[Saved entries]
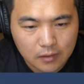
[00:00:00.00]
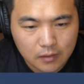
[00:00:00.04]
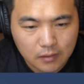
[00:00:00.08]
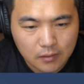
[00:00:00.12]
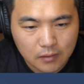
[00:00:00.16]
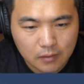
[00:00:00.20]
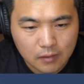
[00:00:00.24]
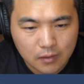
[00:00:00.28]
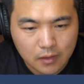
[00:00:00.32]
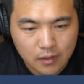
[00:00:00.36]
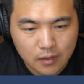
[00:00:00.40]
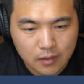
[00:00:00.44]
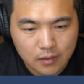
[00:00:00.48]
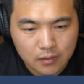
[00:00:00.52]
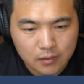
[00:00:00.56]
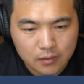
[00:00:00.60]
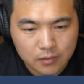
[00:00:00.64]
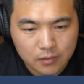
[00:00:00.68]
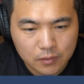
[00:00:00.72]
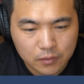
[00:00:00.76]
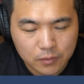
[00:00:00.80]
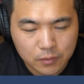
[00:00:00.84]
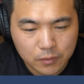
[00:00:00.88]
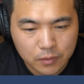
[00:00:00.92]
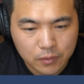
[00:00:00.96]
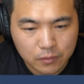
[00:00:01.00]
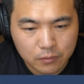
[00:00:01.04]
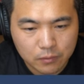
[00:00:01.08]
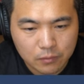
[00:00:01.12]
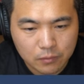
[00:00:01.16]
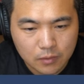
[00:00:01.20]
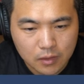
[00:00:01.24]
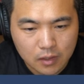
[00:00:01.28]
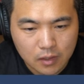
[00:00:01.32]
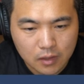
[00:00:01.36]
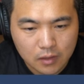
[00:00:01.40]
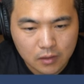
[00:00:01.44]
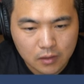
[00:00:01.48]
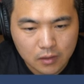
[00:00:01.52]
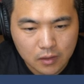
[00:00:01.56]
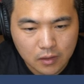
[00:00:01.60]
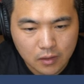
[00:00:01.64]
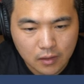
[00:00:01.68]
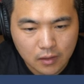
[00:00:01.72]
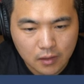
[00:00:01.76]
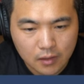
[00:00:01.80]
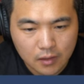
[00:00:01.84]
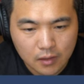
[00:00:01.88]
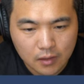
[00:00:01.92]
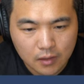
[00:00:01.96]
All right, should we run
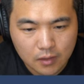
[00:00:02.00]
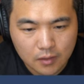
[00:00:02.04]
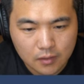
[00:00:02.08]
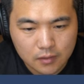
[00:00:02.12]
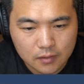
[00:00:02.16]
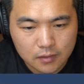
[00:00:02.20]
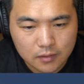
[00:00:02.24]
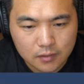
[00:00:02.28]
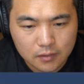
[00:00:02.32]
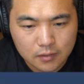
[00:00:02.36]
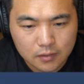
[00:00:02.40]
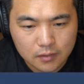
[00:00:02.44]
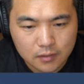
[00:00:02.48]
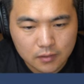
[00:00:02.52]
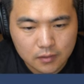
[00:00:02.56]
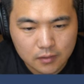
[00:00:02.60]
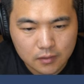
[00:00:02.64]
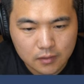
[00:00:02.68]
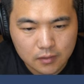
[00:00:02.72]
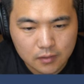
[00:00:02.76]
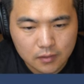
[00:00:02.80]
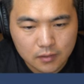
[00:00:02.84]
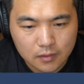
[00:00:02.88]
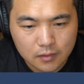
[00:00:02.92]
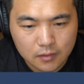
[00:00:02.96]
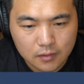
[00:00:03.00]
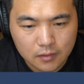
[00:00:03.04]
as?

- What to produce -
Transcribe all the lines above exactly; any image among them is skipped.

- Solution for this exercise -
[00:00:00.00]
[00:00:00.04]
[00:00:00.08]
[00:00:00.12]
[00:00:00.16]
[00:00:00.20]
[00:00:00.24]
[00:00:00.28]
[00:00:00.32]
[00:00:00.36]
[00:00:00.40]
[00:00:00.44]
[00:00:00.48]
[00:00:00.52]
[00:00:00.56]
[00:00:00.60]
[00:00:00.64]
[00:00:00.68]
[00:00:00.72]
[00:00:00.76]
[00:00:00.80]
[00:00:00.84]
[00:00:00.88]
[00:00:00.92]
[00:00:00.96]
[00:00:01.00]
[00:00:01.04]
[00:00:01.08]
[00:00:01.12]
[00:00:01.16]
[00:00:01.20]
[00:00:01.24]
[00:00:01.28]
[00:00:01.32]
[00:00:01.36]
[00:00:01.40]
[00:00:01.44]
[00:00:01.48]
[00:00:01.52]
[00:00:01.56]
[00:00:01.60]
[00:00:01.64]
[00:00:01.68]
[00:00:01.72]
[00:00:01.76]
[00:00:01.80]
[00:00:01.84]
[00:00:01.88]
[00:00:01.92]
[00:00:01.96]
All right, should we run
[00:00:02.00]
[00:00:02.04]
[00:00:02.08]
[00:00:02.12]
[00:00:02.16]
[00:00:02.20]
[00:00:02.24]
[00:00:02.28]
[00:00:02.32]
[00:00:02.36]
[00:00:02.40]
[00:00:02.44]
[00:00:02.48]
[00:00:02.52]
[00:00:02.56]
[00:00:02.60]
[00:00:02.64]
[00:00:02.68]
[00:00:02.72]
[00:00:02.76]
[00:00:02.80]
[00:00:02.84]
[00:00:02.88]
[00:00:02.92]
[00:00:02.96]
[00:00:03.00]
[00:00:03.04]
as?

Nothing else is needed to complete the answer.